ENTEREG was approved in the United States in 2008. It is a peripherally acting µ-opioid receptor antagonist indicated to accelerate the time to upper and lower gastrointestinal recovery following partial large or small bowel resection surgery with primary anastomosis. Because of concerns that long-term use of alvimopan may be associated with an increased risk of myocardial infarction, ENTEREG is available only for short-term (15 doses) use in hospitalized patients. Only hospitals that have registered in and met all of the requirements for the ENTEREG Access Support and Education (E.A.S.E.) program may use ENTEREG. ENTEREG Capsules are contraindicated in patients who have taken therapeutic doses of opioids for more than 7 consecutive days immediately prior to taking ENTEREG, and ENTEREG should be administered with caution to patients receiving more than 3 doses of an opioid within the week prior to surgery. ENTEREG is not recommended for use in patients with severe hepatic impairment, end-stage renal disease, or in patients undergoing surgery for correction of complete bowel obstruction. The most common adverse reactions in patients treated with ENTEREG (incidence ≥3% with ENTEREG and at least 1% greater than placebo) undergoing bowel resection were anemia, dyspepsia, hypokalemia, back pain, and urinary retention. For more information on ENTEREG, including its full prescribing information, the Boxed Warning regarding short-term hospital use and the E.A.S.E.® Program, visit www.ENTEREG.com.
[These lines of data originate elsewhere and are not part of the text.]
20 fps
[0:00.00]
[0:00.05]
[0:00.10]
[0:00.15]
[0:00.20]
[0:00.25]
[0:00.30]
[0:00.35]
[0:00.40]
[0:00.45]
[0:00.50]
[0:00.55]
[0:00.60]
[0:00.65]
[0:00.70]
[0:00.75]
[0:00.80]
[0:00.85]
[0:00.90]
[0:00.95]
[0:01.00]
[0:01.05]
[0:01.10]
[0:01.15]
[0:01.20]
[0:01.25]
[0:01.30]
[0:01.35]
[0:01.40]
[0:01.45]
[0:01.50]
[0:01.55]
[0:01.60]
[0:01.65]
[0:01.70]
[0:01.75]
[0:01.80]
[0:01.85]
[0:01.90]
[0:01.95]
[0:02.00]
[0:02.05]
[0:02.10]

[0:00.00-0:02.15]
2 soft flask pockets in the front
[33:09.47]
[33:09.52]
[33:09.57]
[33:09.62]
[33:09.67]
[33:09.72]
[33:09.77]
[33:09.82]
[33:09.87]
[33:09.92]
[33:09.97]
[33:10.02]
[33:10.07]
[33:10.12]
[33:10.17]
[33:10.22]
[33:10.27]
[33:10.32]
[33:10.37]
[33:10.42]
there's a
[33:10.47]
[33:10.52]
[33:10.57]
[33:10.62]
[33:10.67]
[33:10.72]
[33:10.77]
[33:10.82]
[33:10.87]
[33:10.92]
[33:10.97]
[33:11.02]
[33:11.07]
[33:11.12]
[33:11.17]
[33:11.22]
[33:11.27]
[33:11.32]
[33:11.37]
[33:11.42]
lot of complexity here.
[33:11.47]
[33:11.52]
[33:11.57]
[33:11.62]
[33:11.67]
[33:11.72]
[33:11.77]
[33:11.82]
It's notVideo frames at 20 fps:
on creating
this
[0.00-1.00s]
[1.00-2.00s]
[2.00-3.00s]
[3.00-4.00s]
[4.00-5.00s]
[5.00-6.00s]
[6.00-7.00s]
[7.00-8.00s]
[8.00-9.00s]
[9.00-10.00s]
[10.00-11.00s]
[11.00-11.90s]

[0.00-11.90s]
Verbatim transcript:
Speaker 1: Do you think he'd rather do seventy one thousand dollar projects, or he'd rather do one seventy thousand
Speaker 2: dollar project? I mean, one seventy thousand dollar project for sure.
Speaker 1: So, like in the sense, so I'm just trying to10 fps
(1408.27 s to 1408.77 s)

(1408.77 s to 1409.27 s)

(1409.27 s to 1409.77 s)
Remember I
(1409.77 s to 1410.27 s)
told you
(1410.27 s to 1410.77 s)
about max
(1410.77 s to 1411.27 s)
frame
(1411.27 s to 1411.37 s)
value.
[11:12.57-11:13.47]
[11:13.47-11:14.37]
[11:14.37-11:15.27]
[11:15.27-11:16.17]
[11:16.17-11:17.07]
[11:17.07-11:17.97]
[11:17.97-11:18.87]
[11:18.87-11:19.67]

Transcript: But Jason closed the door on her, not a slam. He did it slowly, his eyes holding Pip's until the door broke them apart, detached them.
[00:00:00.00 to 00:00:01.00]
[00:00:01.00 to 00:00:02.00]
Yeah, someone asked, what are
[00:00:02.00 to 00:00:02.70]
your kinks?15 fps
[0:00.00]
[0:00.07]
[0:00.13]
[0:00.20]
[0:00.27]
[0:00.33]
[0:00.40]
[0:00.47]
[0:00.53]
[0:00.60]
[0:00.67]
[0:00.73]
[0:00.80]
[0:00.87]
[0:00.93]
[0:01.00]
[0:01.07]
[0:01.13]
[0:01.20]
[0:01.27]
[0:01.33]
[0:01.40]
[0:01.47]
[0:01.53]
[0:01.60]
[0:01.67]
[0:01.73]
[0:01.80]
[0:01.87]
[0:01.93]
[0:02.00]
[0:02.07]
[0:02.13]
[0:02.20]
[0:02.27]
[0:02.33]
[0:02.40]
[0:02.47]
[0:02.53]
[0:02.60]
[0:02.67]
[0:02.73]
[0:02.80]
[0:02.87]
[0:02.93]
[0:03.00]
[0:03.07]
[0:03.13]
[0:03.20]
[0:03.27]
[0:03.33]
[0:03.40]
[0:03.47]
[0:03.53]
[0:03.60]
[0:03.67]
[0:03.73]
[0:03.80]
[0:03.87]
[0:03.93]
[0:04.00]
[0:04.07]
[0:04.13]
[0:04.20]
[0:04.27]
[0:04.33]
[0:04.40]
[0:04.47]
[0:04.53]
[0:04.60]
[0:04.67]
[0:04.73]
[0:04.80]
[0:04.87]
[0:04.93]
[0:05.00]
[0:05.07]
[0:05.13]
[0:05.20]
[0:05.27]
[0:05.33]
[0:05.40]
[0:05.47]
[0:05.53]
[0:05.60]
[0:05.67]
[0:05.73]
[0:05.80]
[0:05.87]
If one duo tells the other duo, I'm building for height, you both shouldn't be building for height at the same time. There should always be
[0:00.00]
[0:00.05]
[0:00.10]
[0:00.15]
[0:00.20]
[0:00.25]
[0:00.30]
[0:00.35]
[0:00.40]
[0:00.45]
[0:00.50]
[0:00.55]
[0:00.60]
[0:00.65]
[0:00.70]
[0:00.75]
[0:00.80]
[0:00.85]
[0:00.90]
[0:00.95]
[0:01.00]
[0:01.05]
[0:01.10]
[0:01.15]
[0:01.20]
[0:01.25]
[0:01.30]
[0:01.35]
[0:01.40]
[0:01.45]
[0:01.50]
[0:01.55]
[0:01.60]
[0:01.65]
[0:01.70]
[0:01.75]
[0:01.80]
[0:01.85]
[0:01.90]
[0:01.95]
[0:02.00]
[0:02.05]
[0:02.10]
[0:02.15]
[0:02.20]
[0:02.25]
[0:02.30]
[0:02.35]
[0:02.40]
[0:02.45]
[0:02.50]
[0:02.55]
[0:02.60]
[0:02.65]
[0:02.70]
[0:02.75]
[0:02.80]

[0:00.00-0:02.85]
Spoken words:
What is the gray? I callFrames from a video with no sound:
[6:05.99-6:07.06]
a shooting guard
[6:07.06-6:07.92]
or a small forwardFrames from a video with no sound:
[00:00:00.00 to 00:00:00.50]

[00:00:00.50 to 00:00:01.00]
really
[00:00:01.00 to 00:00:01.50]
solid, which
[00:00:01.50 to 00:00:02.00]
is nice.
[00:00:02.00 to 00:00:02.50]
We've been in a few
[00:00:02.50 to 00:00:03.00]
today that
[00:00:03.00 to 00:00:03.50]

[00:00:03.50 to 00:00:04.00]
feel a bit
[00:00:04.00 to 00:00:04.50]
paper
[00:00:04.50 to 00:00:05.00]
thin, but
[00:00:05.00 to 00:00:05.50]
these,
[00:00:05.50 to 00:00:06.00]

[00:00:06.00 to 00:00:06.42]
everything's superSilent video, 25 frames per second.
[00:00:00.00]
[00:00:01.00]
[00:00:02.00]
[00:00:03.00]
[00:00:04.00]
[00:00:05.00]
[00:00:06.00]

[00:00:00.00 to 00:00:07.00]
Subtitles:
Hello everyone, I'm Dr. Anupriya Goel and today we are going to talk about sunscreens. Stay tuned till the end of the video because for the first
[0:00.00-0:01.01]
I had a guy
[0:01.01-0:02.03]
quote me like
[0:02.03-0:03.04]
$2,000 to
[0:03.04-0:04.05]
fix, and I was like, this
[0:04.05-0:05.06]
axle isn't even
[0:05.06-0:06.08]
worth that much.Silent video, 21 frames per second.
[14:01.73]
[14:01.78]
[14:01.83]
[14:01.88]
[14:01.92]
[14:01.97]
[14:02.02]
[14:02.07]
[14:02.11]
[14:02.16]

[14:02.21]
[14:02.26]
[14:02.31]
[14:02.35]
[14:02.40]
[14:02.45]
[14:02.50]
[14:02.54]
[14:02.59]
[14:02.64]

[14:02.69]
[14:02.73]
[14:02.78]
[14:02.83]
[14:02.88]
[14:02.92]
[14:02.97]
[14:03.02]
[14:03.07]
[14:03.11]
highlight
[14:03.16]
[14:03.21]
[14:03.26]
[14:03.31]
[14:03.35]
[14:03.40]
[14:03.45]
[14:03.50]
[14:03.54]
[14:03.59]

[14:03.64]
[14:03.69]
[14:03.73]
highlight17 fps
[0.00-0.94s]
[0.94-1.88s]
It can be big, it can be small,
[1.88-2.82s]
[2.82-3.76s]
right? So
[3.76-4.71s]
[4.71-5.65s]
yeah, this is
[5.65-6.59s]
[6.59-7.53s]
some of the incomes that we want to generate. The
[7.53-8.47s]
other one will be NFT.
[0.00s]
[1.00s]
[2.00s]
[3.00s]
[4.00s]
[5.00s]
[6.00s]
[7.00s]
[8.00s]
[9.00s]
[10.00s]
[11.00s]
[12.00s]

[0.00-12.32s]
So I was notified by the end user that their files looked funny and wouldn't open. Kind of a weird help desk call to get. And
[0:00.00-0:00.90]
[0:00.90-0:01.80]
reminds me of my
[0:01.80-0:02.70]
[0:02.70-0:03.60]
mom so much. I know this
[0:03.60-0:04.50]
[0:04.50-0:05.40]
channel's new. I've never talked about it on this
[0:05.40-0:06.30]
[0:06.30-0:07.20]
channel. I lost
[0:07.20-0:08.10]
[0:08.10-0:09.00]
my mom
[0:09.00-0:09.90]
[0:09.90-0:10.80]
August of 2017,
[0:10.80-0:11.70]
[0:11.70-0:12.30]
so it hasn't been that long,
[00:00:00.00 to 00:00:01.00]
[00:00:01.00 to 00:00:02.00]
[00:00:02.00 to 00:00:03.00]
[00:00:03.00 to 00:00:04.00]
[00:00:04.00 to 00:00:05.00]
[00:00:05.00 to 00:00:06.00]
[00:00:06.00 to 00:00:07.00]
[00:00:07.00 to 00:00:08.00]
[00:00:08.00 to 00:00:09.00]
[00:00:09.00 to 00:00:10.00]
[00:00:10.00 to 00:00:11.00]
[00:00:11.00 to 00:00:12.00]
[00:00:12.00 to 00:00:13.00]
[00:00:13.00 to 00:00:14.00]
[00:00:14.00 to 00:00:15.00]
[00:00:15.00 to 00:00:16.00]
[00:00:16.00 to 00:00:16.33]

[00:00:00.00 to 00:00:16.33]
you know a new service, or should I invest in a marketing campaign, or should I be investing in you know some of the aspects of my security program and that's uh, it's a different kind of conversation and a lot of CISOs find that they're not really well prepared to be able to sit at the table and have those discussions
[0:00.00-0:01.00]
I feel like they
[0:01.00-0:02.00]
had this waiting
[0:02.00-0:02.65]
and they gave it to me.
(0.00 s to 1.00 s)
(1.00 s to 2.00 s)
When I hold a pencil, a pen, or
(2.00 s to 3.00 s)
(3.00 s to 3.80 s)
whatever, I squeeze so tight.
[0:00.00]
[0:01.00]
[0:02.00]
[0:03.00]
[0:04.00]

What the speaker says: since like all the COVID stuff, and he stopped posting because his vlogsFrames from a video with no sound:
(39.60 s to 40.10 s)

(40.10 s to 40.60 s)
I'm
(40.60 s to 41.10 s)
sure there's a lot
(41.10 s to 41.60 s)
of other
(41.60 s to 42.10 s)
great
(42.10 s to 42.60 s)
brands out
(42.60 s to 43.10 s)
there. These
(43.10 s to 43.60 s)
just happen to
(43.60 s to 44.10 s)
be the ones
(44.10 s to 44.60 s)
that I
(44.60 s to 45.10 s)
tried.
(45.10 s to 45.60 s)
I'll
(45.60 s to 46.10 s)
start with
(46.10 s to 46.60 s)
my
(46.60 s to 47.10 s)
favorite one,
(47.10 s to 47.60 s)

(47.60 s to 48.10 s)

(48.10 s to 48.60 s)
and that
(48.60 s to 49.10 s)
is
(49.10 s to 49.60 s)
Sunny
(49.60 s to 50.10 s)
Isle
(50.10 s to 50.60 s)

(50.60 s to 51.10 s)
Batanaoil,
Cubist Pharmaceuticals, Inc. is a biopharmaceutical company focused on the research, development, and commercialization of pharmaceutical products that address significant unmet medical needs in the acute care environment. Cubist is headquartered in Lexington, Mass. Additional information can be found at Cubist’s web site at www.cubist.com.
Cubist Safe Harbor Statement
This press release contains forward-looking statements, including about anticipated discussions with regulatory authorities about the Phase 4 study of ENTEREG, our expectations regarding the submission of a supplemental New Drug Application by the end of 2012 and the potential use of ENTEREG in the surgical population studied. These statements are subject to risks and uncertainties that could cause actual results to differ materially from those projected in these forward-looking statements, including the timing and outcome of discussions with regulatory agencies regarding ENTEREG, the timing of our submission of a supplemental New Drug Application, if any, the actual safety and efficacy of ENTEREG for the indications in which it is being studied and the risks and uncertainties described in reports filed by Cubist with the Securities and Exchange Commission under the Securities Exchange Act of 1934, as amended, including without limitation the information under the heading “Risk Factors” in Cubist’s most recent Annual Report on Form 10-K. Cubist cautions investors not to place substantial reliance on the forward-looking statements contained in this press release. These statements speak only as of the date of this press release, and Cubist undertakes no obligation to update or revise these statements.
ENTEREG and E.A.S.E. are registered trademarks of Cubist Pharmaceuticals, Inc.